Почему, задавалась я вопросом, их закрыли капюшонами? Уверена, с точки зрения мер безопасности в этом не было никакой необходимости. Они были скованны в караван, а их руки надёжно удерживались за спиной наручниками. Тогда я предположила, что это могло бы быть сделано, чтобы ещё больше прояснить им тот факт, что они были рабынями. Но с другой стороны, размышляла я, так ли нужно было для этой цели скрывать их лица? Версию относительно того, что их скрывали из-за того, что их красота могла иметь некий непредвиденный эффект на сильных мужчин, я всерьёз не рассматривала, поскольку, хотя они и были красавицами, но в корабельном лагере мне случалось встречать немало девушек, которые ни в чём им не уступали, а то и превосходили. Итак, пришла я к выводу, скорее капюшоны были нужны для того, чтобы их не отличили одну от другой, чтобы их не опознали. Но был ли какой-нибудь смысл, спросила я себя, в том, чтобы скрывать обличие этих рабынь? Какая разница, опознают кого-либо из них или нет?
Я увидела, как караван начал медленно двигаться к воротам частокола. Один из мужчин, сопровождавших охранника, вёл за левую руку девушку, стоявшую в колонне первой. Сам охранник, по-прежнему державший лампу в руке, шёл слева от каравана. Два его товарища с наружного поста повернулись и, освещая путь факелами, направились к широкой лестнице, ведущей вниз к реке.
— Господа! — в отчаянии позвала я.
Но никто даже не обернулся.
Караван продолжал движение.
— Господа! — крикнула я.
Корабельный лагерь, судя по всему вот-вот будет оставлен, а вместе с ним и частокол, и строения на южном берегу Александры. А как же я? Обо мне что, забыли? Я же сама освободиться не смогу!
— Господа! — снова закричала я. — Господа!
Я встряхнула цепи. Натянула их. Всё было бесполезно.
Наконец, я осталась одна, не только в конуре, но и в пределах частокола.
Я — беглая рабыня.
Неужели, спрашивала я себя, меня в наказание оставили здесь, одну, прикованную цепями, без еды и воды? Уж лучше, подумала я, быстрое внимание слина или, более медленное, но менее болезненное кустов-пиявок.
— Господа! — что было сил закричала я. — Пожалуйста, я здесь!

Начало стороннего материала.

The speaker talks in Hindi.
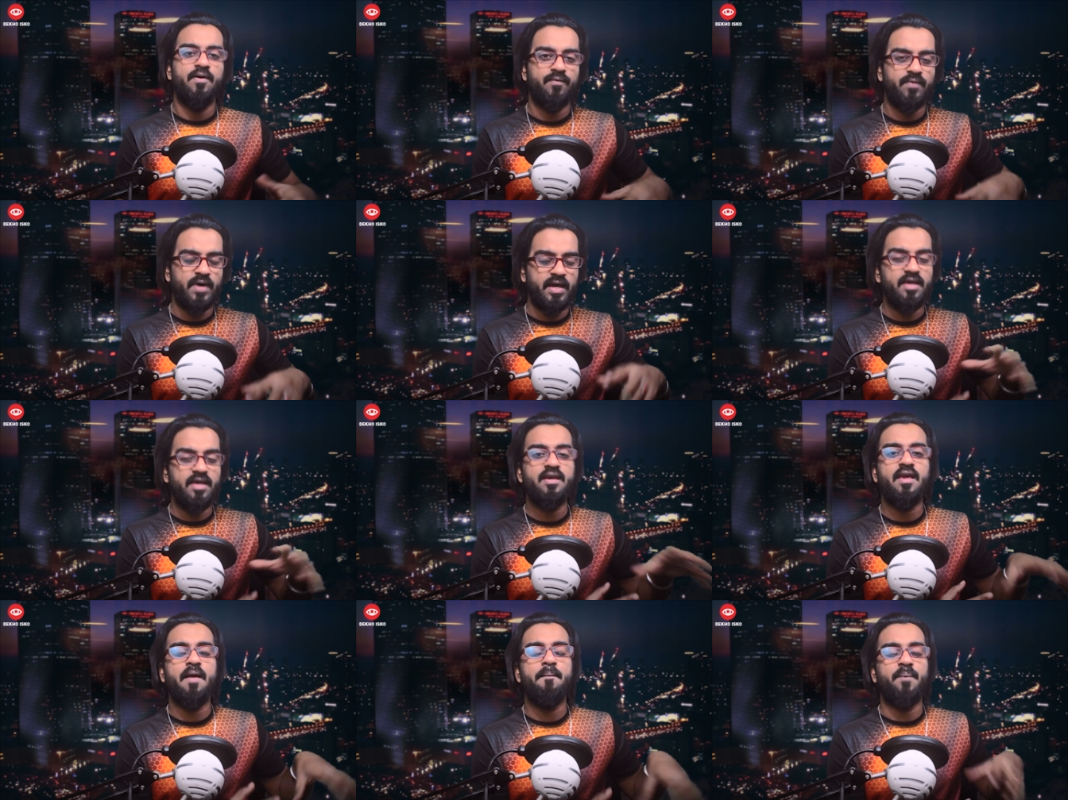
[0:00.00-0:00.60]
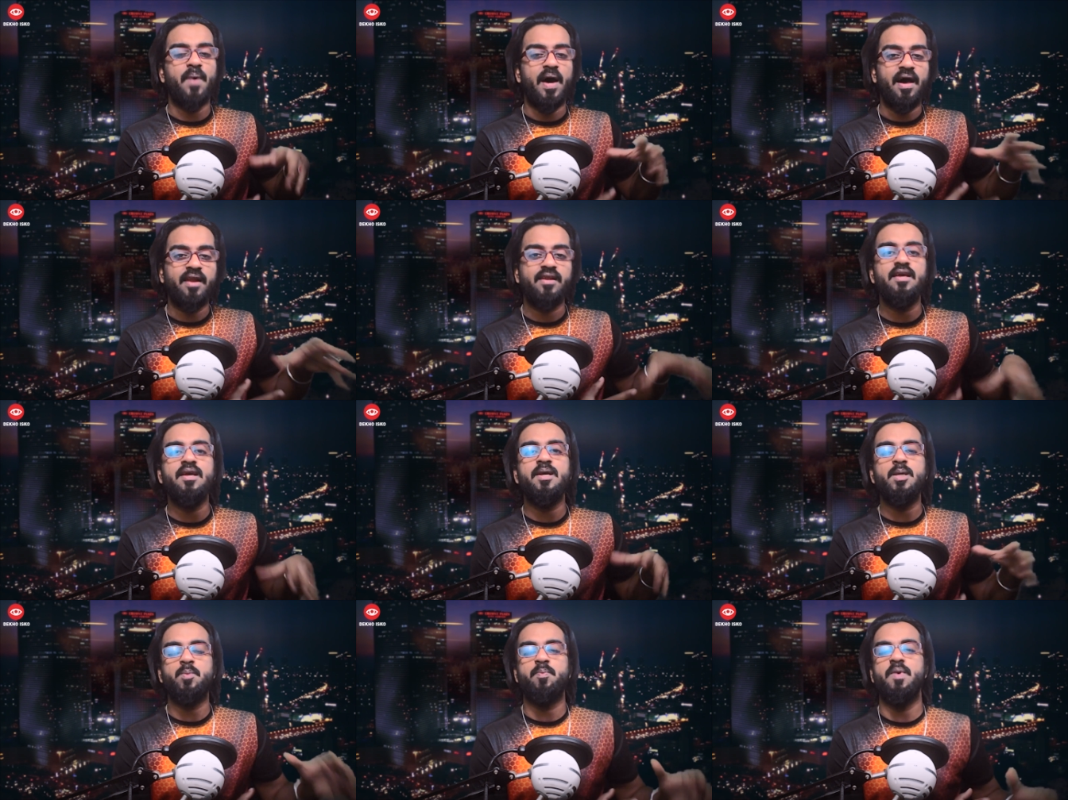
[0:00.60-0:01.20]
वहीं के
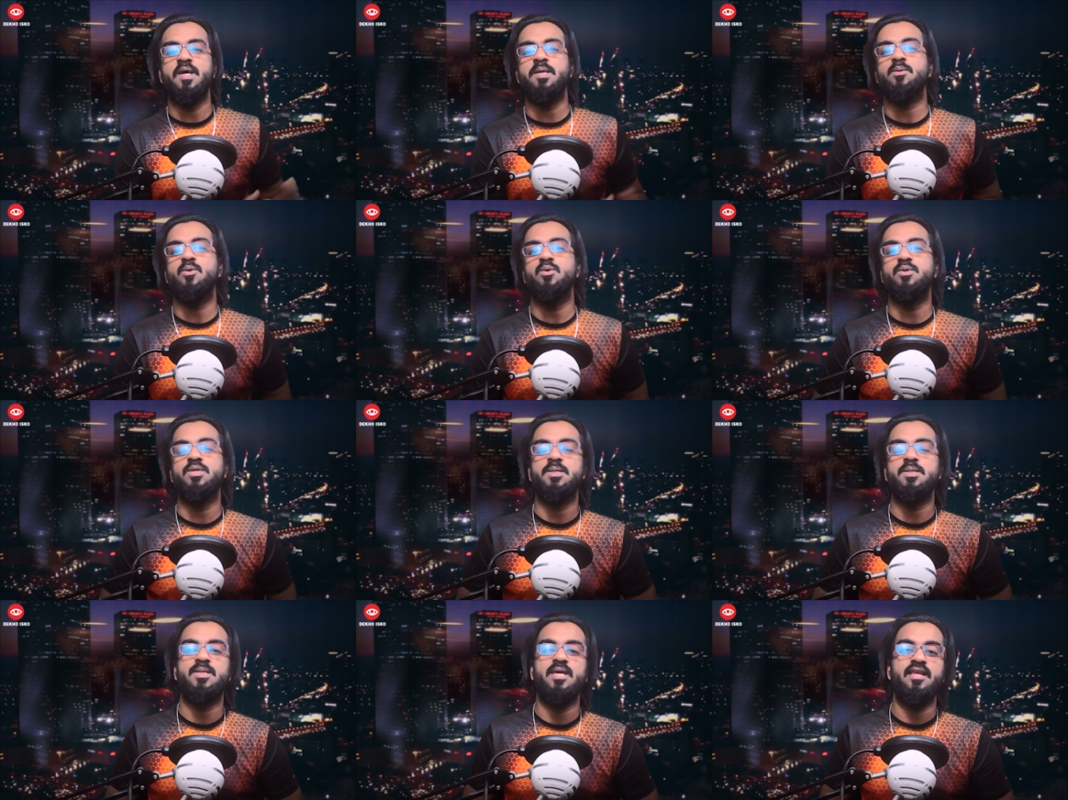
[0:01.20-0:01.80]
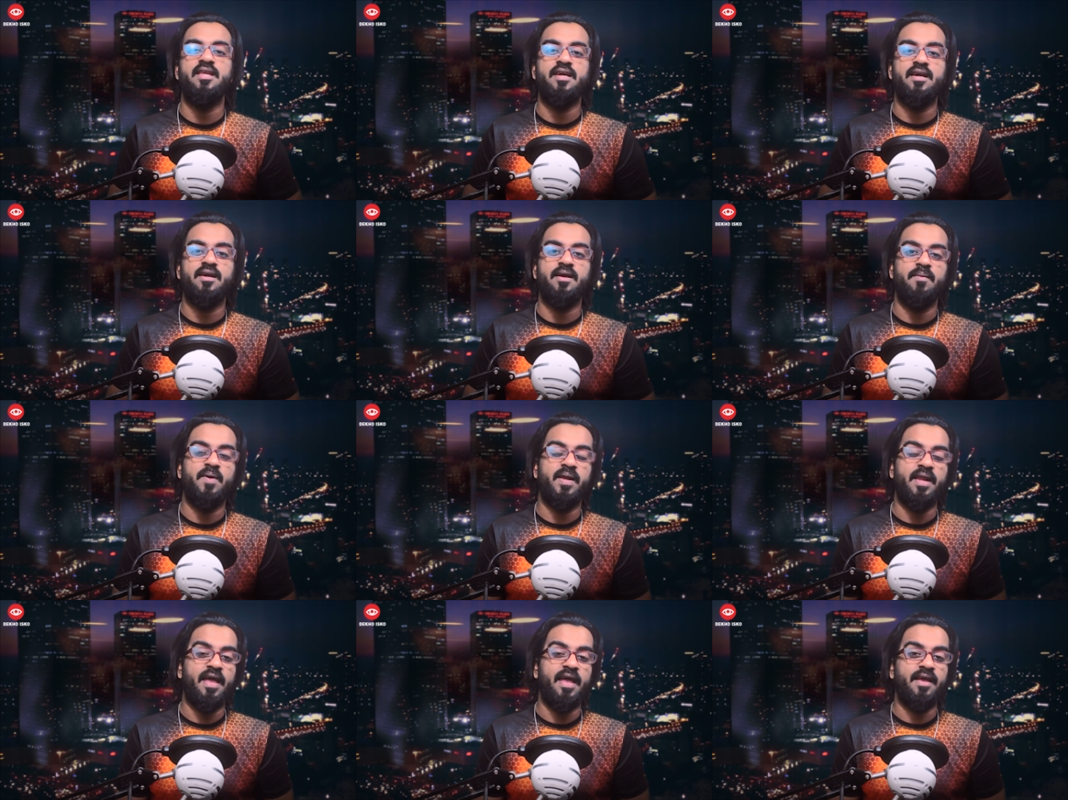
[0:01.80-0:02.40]
पार्किंग स्पेस कुछ इस तरीके के
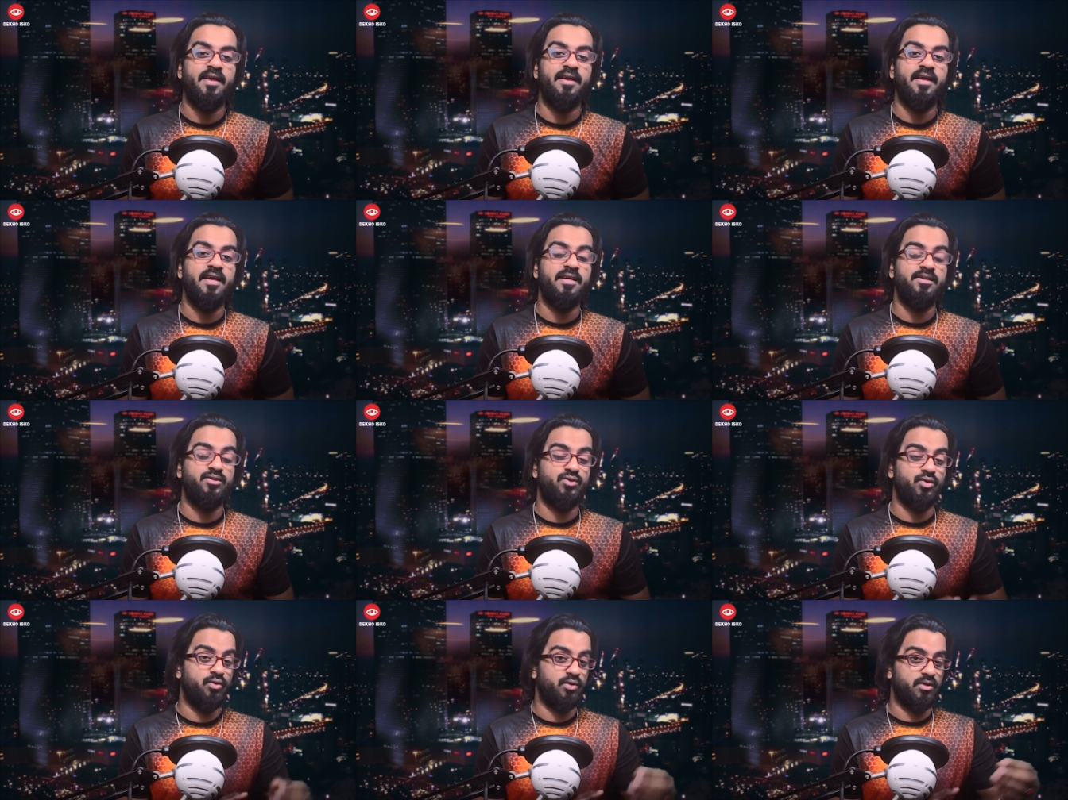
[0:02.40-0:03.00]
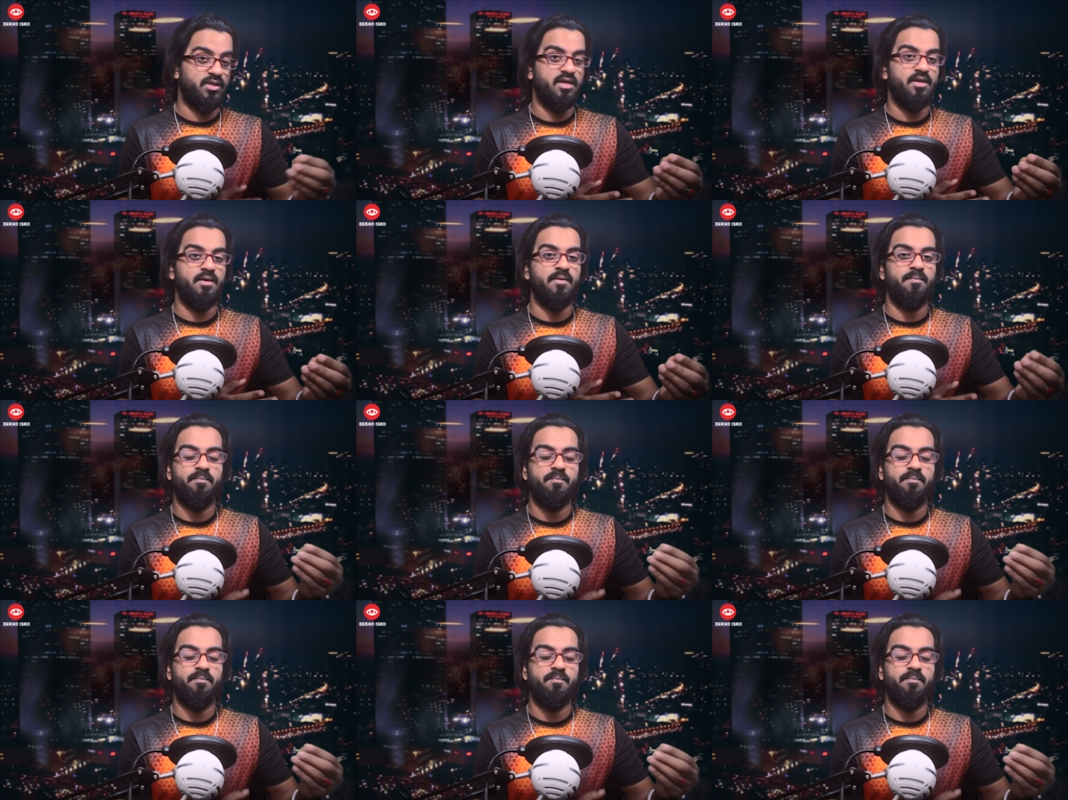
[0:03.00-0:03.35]
बनाएंगे जो कि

Не оставляйте меня! Не оставляйте меня! Пощадите меня!
Я снова и снова тянула и трясла цепи.
— Господа! — всё более отчаянно кричала я. — Господа!
Вскоре небо посерело. Тор-ту-Гор, «Свет над Домашним Камнем», общая звезда двух миров, Земли и Гора, приближался к горизонту. Начиналось холодное, промозглое утро. Спустя несколько енов я смогла различить заострённые концы кольев палисада, а ещё чуть позже, в предрассветной серости, проявились контуры площадки за дверью конуры, продуктовое корыто у стены и небольшой резервуар с водой, из которого мне вчера разрешили напиться, пусть и стоя на четвереньках и на поводке. Я видела, что ворота оставили открытыми. Несомненно, это было потому, что они решили, что внутри частокола никого не осталось.
— Господа! — заплакала я. — Господа!
И вдруг меня накрыла холодная волна ужаса. Я почуяла запах дыма. Похоже, местные строения решили предать огню! Вероятно, частокол, также будет сожжён! Собираются ли, пришла мне в голову совершенно несвоевременная мысль, точно так же поступить и с корабельным лагерем по ту сторону реки?
Мужчины наверняка приготовили всё так, чтобы огонь распространялся от дома к дому, и, возможно, к частоколу. А что если сам частокол уже был подожжён с внешней стороны? И тут я услышала треск огня. Я кричала, звала, снова и снова, вопила, пытаясь привлечь к себе внимание, но если меня кто-либо и услышал, то я не заметила ни малейших признаков этого. Как я кричала! Какой беспомощной я была в этих цепях. Я чувствовала тепло, разливавшееся за моей спиной, столь аномальное и пугающее этим холодным утром. Возможно, задняя стена конуры уже была охвачена огнём. Через дверь я видела дым, вздымавшийся тёмными, страшными, удушливыми облаками, а затем внезапный порыв ветра на мгновение разорвал пелену дыма и взметнул вверх фонтан искр, многие из которых, как только ветер стих, словно горячий, яркий дождь, посыпались на площадку перед конурой. Стало трудно дышать. По щекам бежали слёзы, удушливый дым резал глаза, лёгкие рвал кашель. Я отчаянно тянула цепи. Вдруг в дверном проеме выросла крупная, тёмная фигура. Её чёрный контур смутно обрисовывался на фоне огня полыхавшего за его спиной. Он кашлял и озирался. Думаю, что одну руку он держал перед лицом.